TASK DETAILS -> Starting at the line that contains "[00:05:48.23 to 00:05:49.24]", repeat each line of the listing below through the last one, exactly, and leave out every picture.

━━━ GIVEN INFORMATION ━━━

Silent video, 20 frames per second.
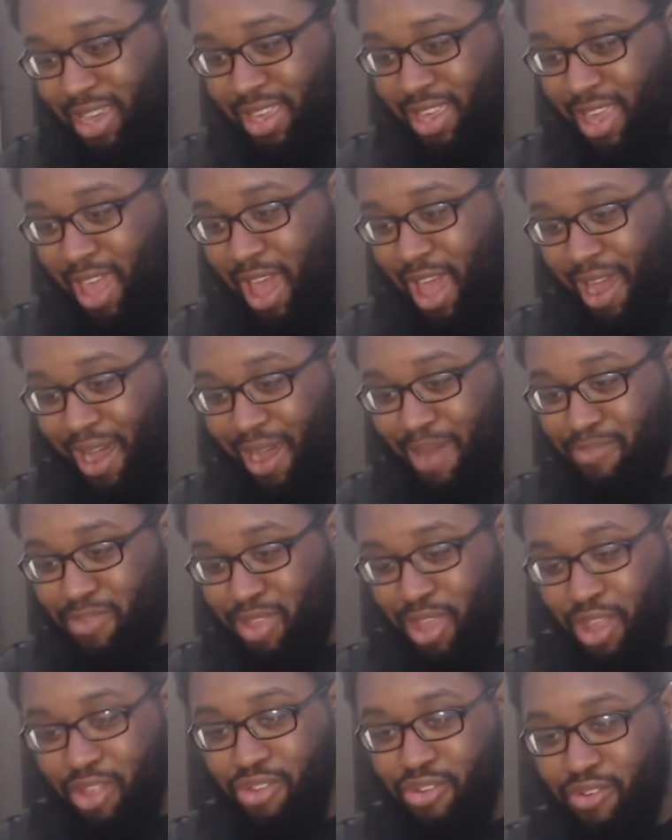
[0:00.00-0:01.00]
yeah, I'm
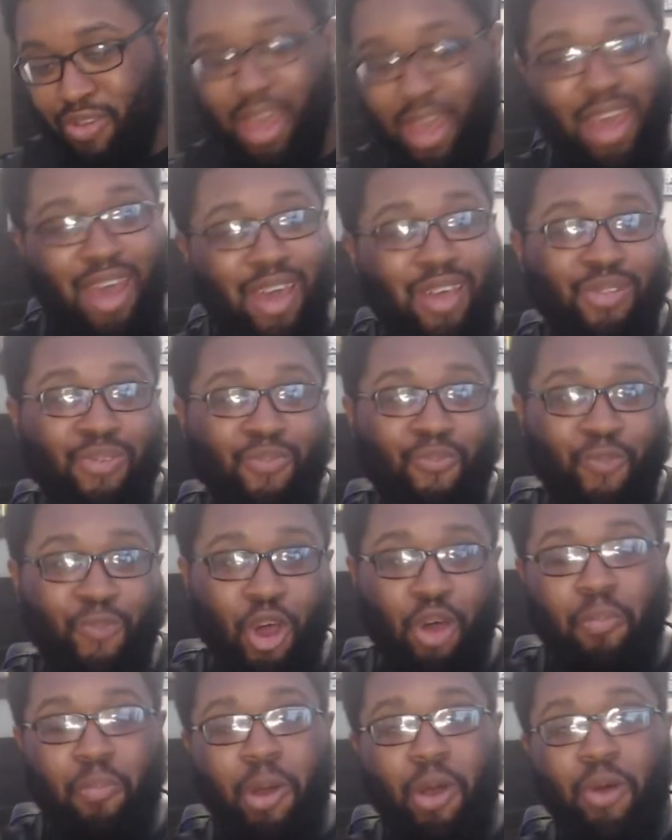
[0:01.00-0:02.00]
telling you guys,
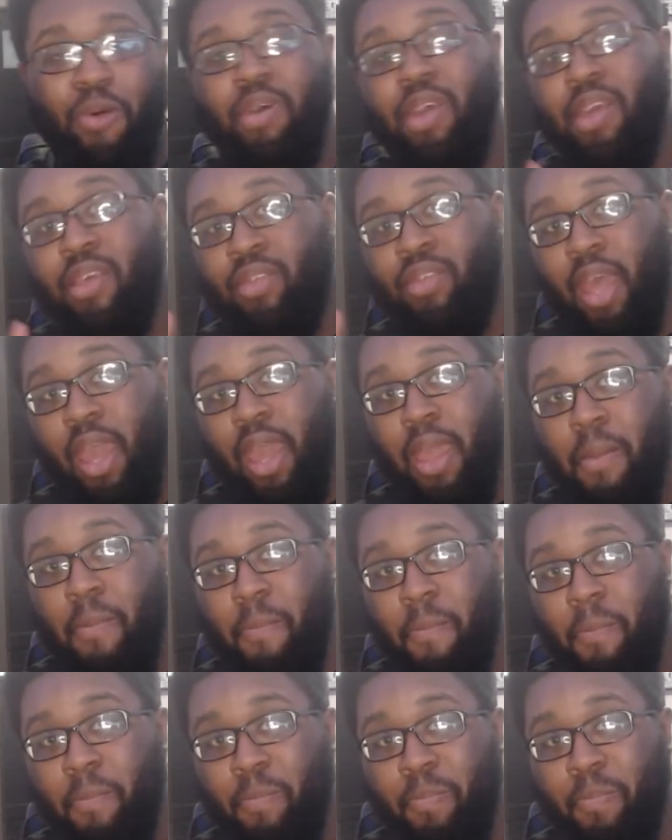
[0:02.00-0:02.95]
FOMO is a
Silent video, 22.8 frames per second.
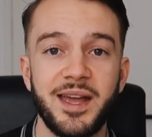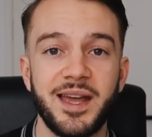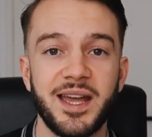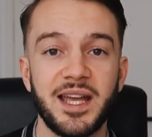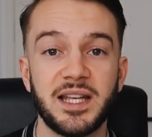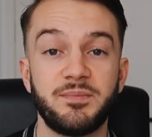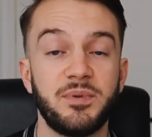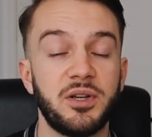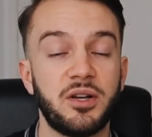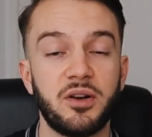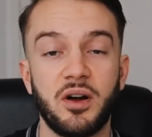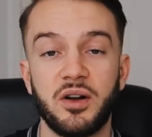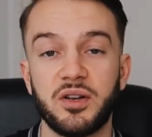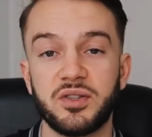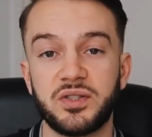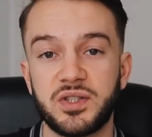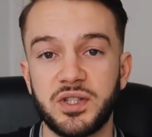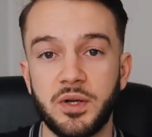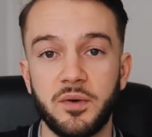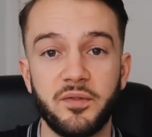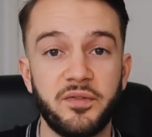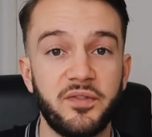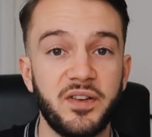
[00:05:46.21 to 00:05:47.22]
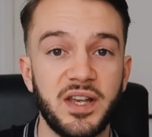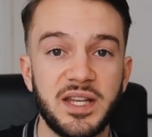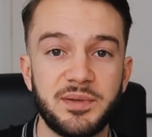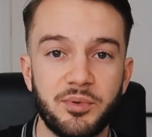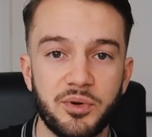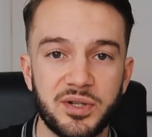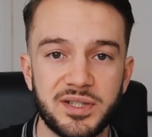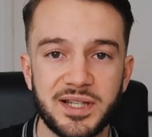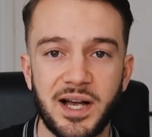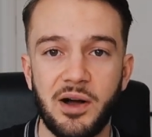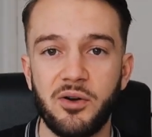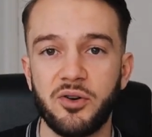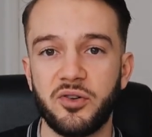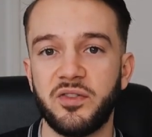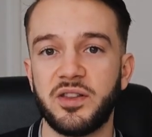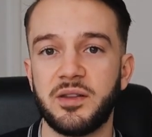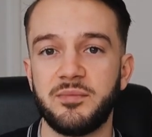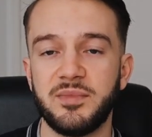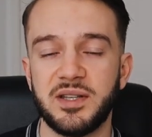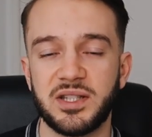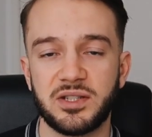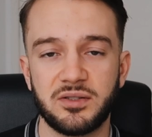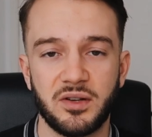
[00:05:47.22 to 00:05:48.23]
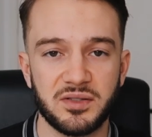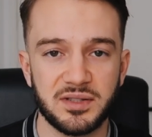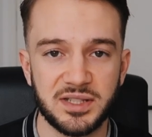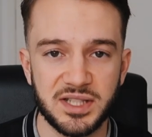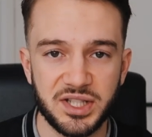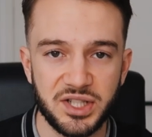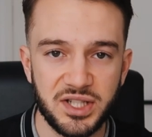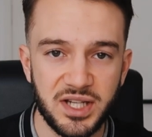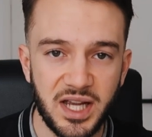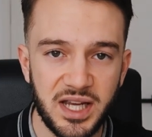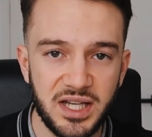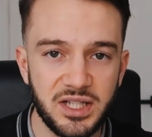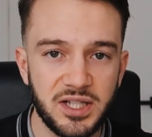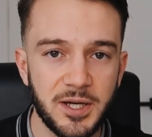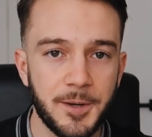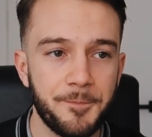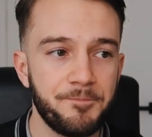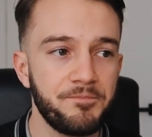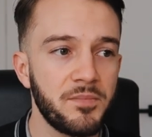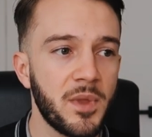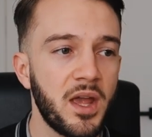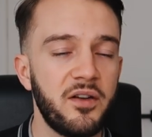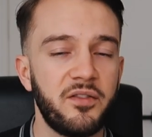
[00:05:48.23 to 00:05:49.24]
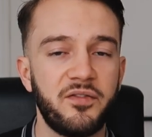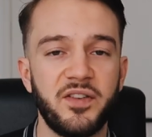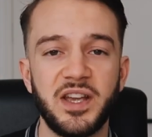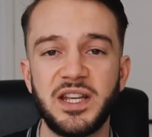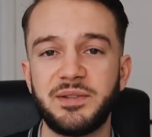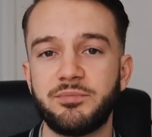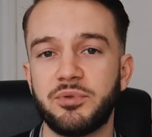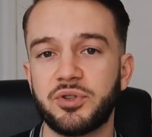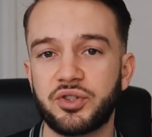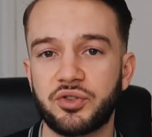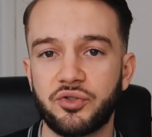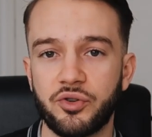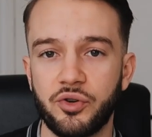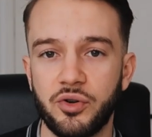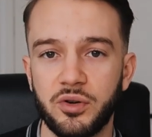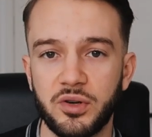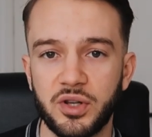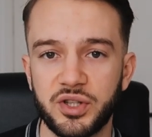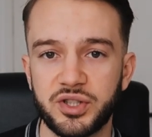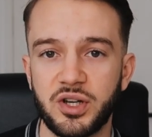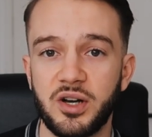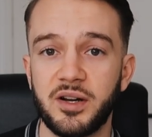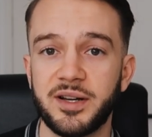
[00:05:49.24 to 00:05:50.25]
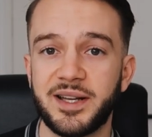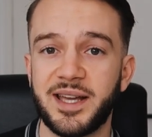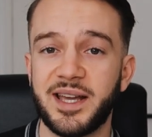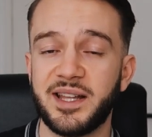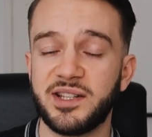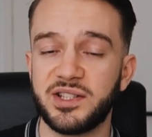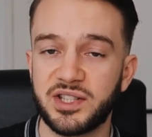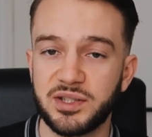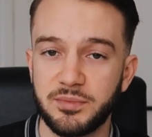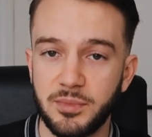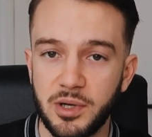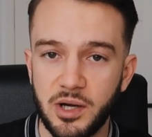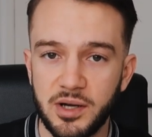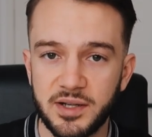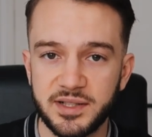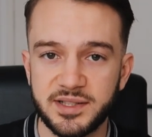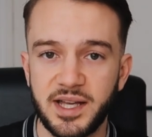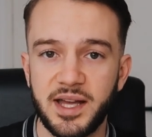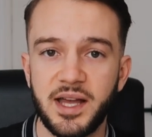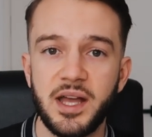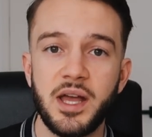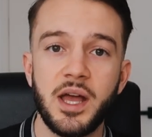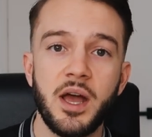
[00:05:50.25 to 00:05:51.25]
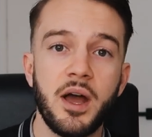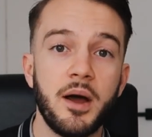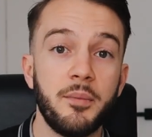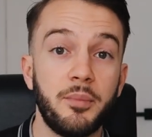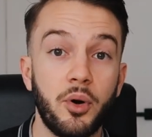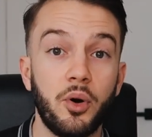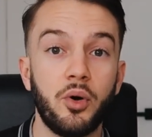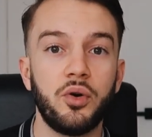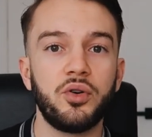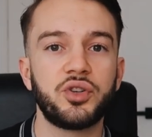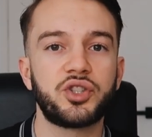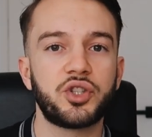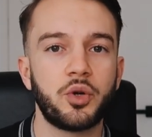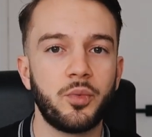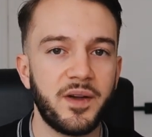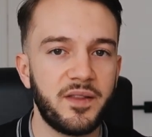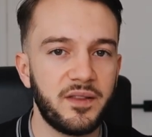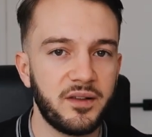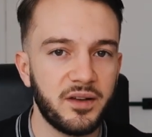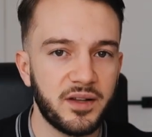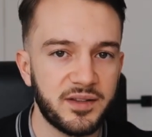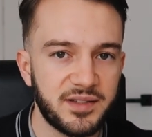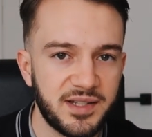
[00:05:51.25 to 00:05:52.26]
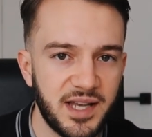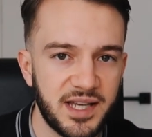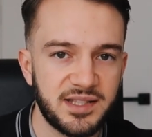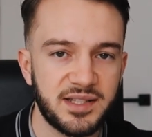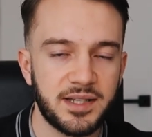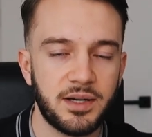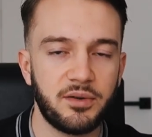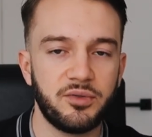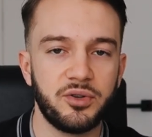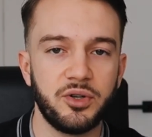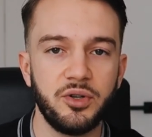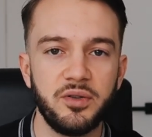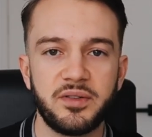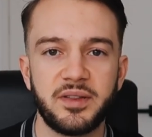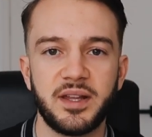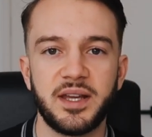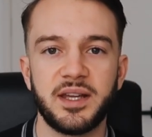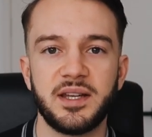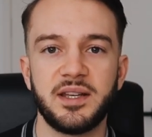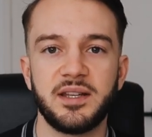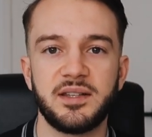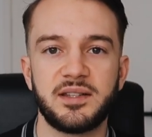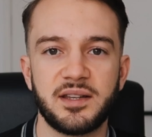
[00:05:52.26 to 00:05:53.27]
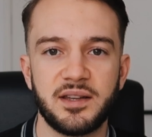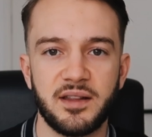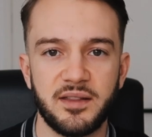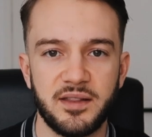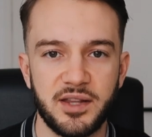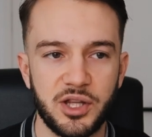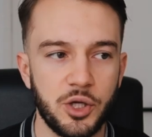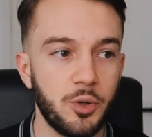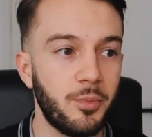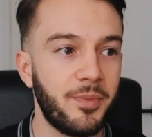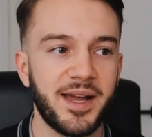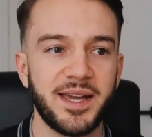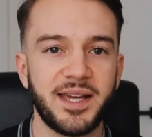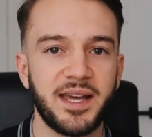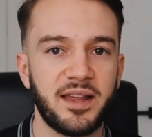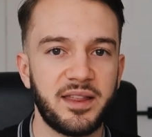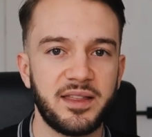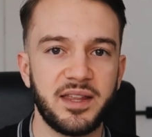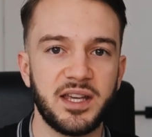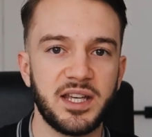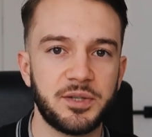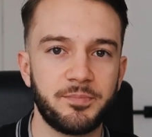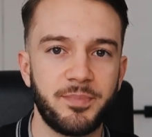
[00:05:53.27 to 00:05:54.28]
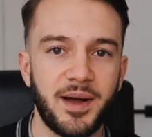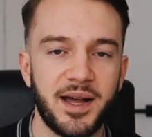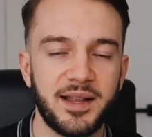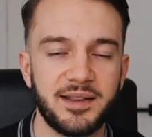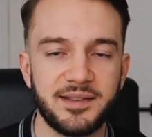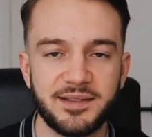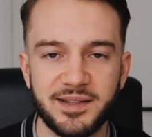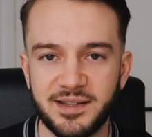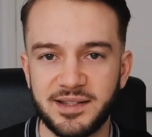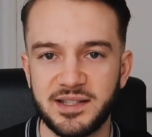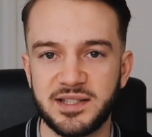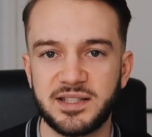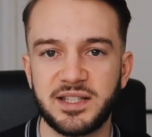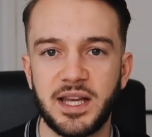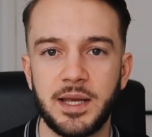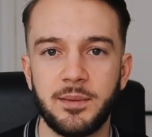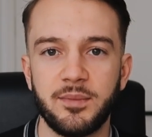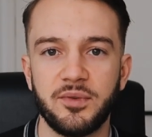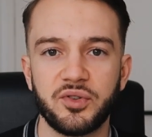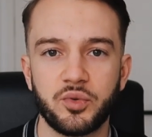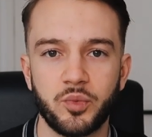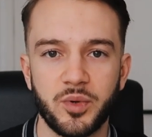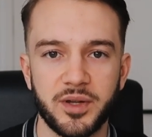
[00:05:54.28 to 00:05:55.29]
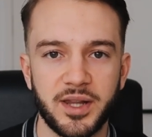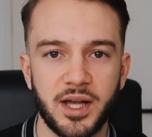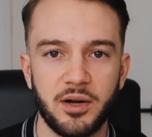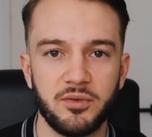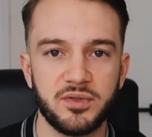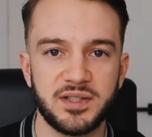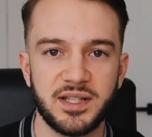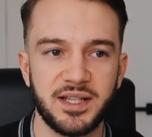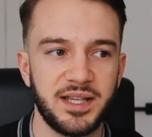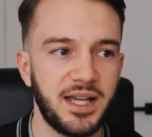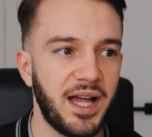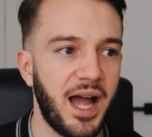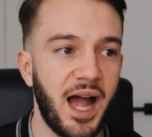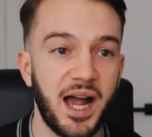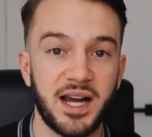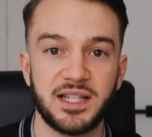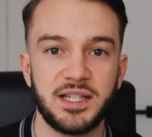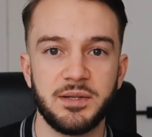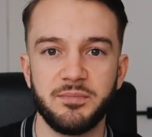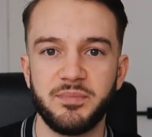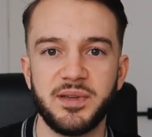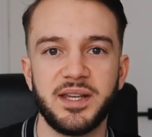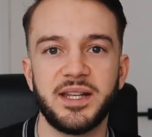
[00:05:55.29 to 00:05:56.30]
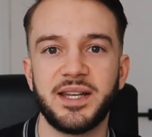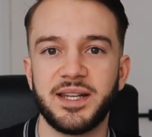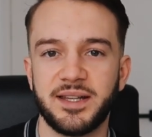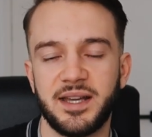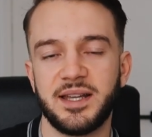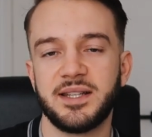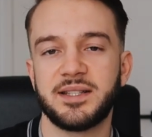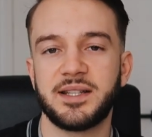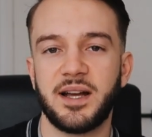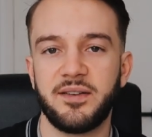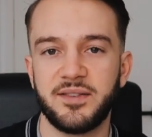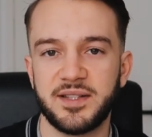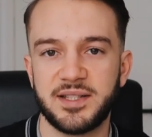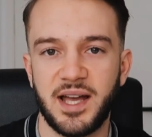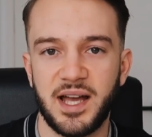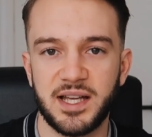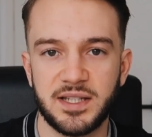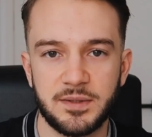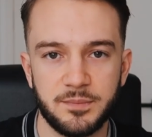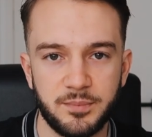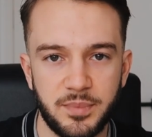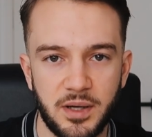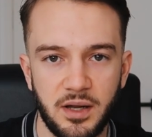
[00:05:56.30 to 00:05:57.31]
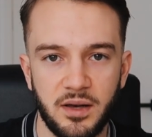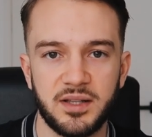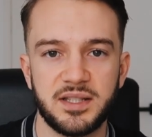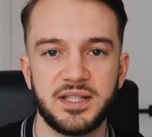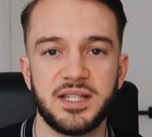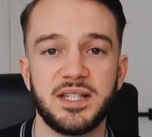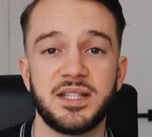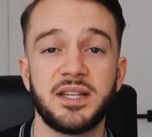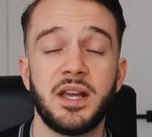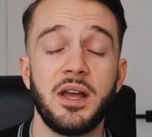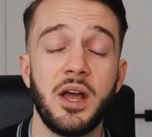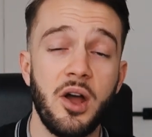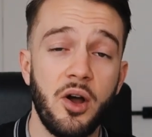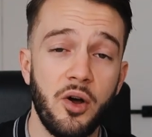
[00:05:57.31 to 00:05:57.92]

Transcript: It's because Facebook's algorithm is constantly changing. Facebook crawlers are getting smarter, but also when they are testing out new things, you might get things banned and disabled without it actually being against advertising policies.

━━━

RESPONSE ->
[00:05:48.23 to 00:05:49.24]
[00:05:49.24 to 00:05:50.25]
[00:05:50.25 to 00:05:51.25]
[00:05:51.25 to 00:05:52.26]
[00:05:52.26 to 00:05:53.27]
[00:05:53.27 to 00:05:54.28]
[00:05:54.28 to 00:05:55.29]
[00:05:55.29 to 00:05:56.30]
[00:05:56.30 to 00:05:57.31]
[00:05:57.31 to 00:05:57.92]

Transcript: It's because Facebook's algorithm is constantly changing. Facebook crawlers are getting smarter, but also when they are testing out new things, you might get things banned and disabled without it actually being against advertising policies.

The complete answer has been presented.